What to work on
Transcribe the data exactly, omitting whatever pictures it holds.

Input records
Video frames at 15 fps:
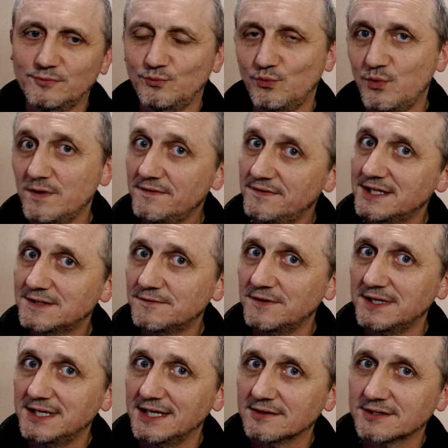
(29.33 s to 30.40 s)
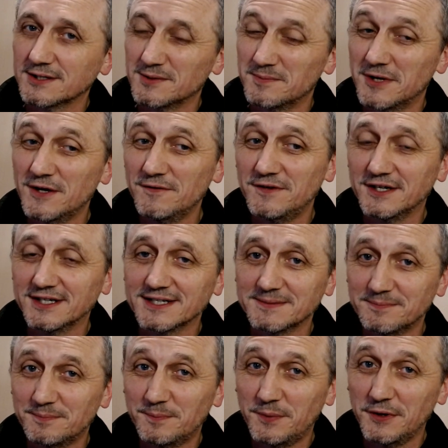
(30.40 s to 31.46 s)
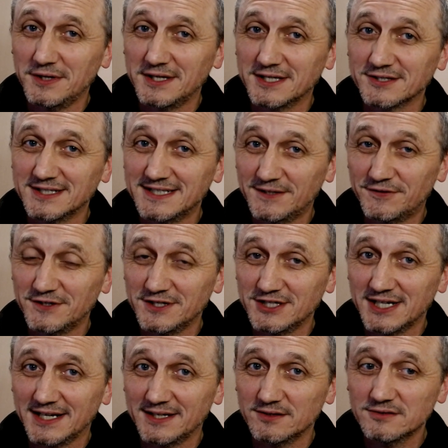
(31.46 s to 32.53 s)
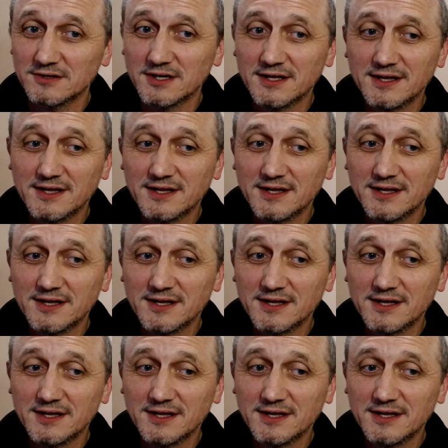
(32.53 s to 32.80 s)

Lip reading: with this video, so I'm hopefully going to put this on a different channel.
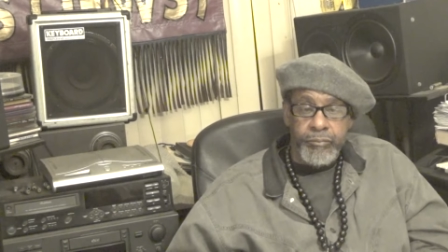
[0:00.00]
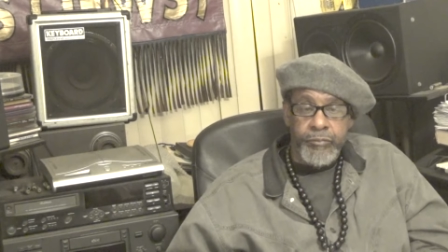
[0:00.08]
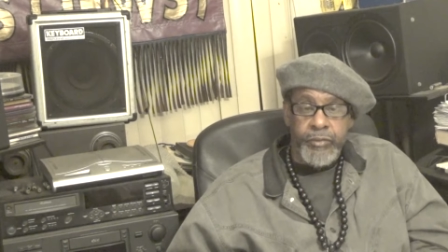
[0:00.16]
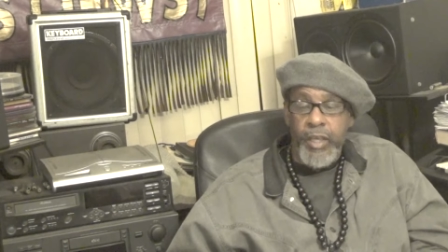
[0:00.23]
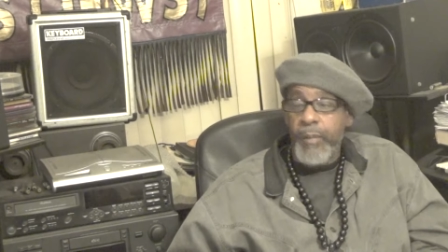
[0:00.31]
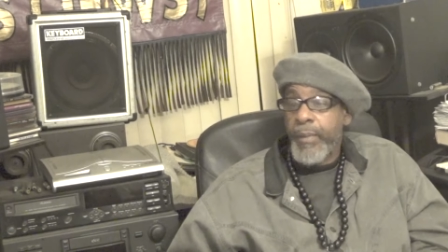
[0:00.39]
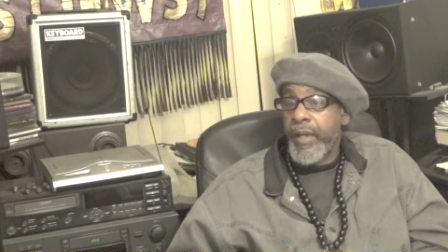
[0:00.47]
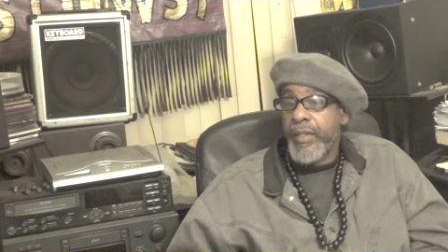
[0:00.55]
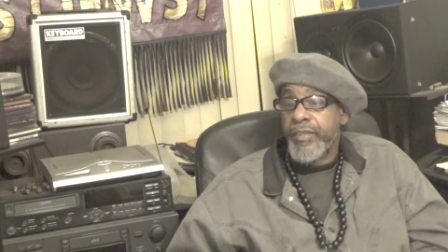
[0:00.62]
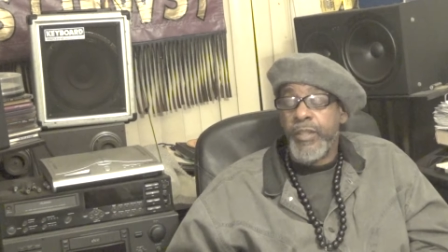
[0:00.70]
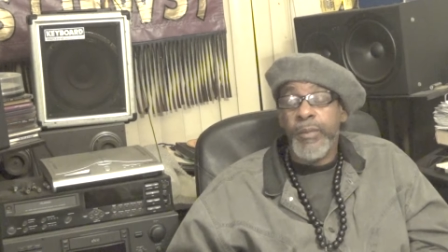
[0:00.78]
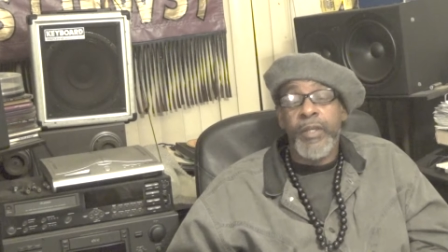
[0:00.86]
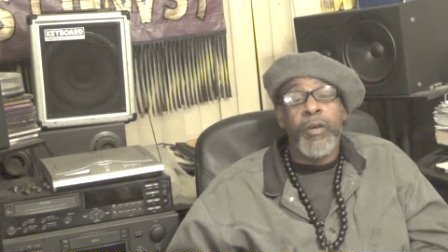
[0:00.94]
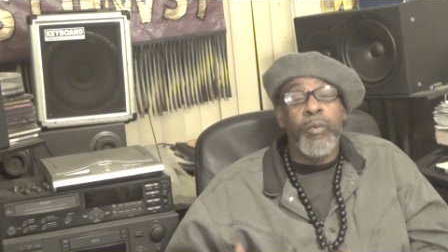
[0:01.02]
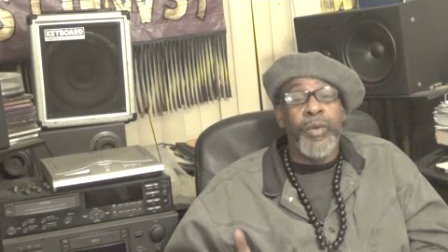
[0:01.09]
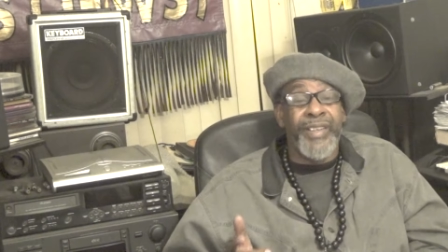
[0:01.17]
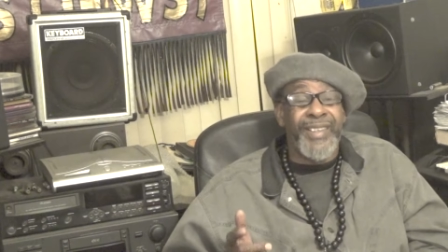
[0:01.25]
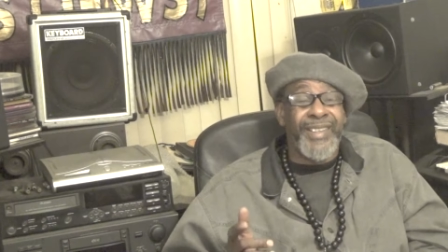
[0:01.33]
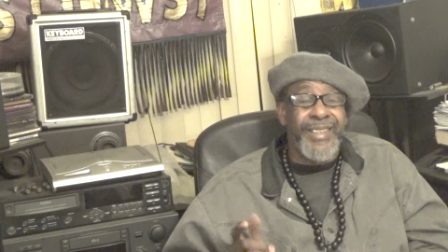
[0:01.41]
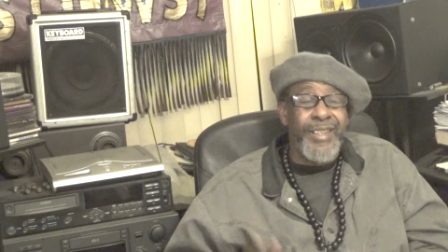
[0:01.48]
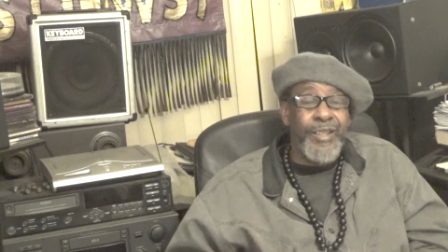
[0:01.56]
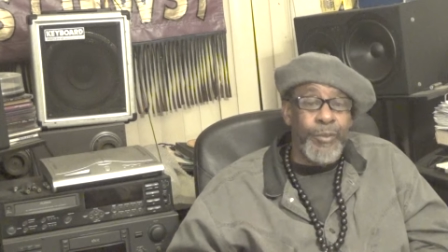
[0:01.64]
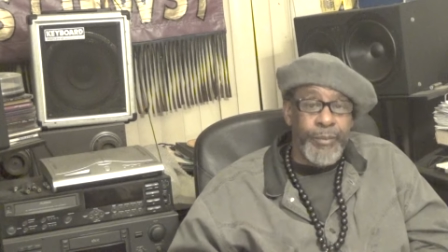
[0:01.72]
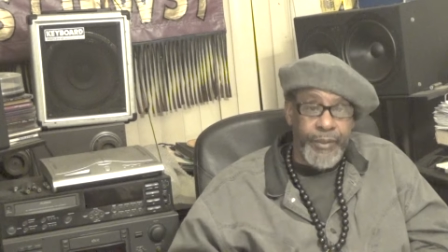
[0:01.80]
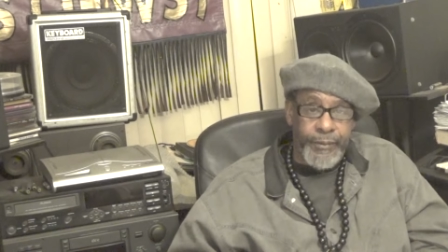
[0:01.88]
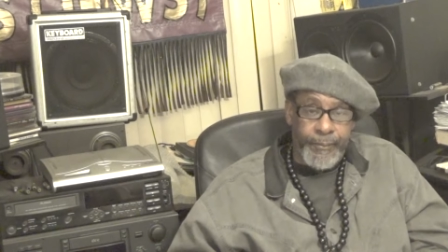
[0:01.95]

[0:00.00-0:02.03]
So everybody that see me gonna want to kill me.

Output
Video frames at 15 fps:
(29.33 s to 30.40 s)
(30.40 s to 31.46 s)
(31.46 s to 32.53 s)
(32.53 s to 32.80 s)

Lip reading: with this video, so I'm hopefully going to put this on a different channel.
[0:00.00]
[0:00.08]
[0:00.16]
[0:00.23]
[0:00.31]
[0:00.39]
[0:00.47]
[0:00.55]
[0:00.62]
[0:00.70]
[0:00.78]
[0:00.86]
[0:00.94]
[0:01.02]
[0:01.09]
[0:01.17]
[0:01.25]
[0:01.33]
[0:01.41]
[0:01.48]
[0:01.56]
[0:01.64]
[0:01.72]
[0:01.80]
[0:01.88]
[0:01.95]

[0:00.00-0:02.03]
So everybody that see me gonna want to kill me.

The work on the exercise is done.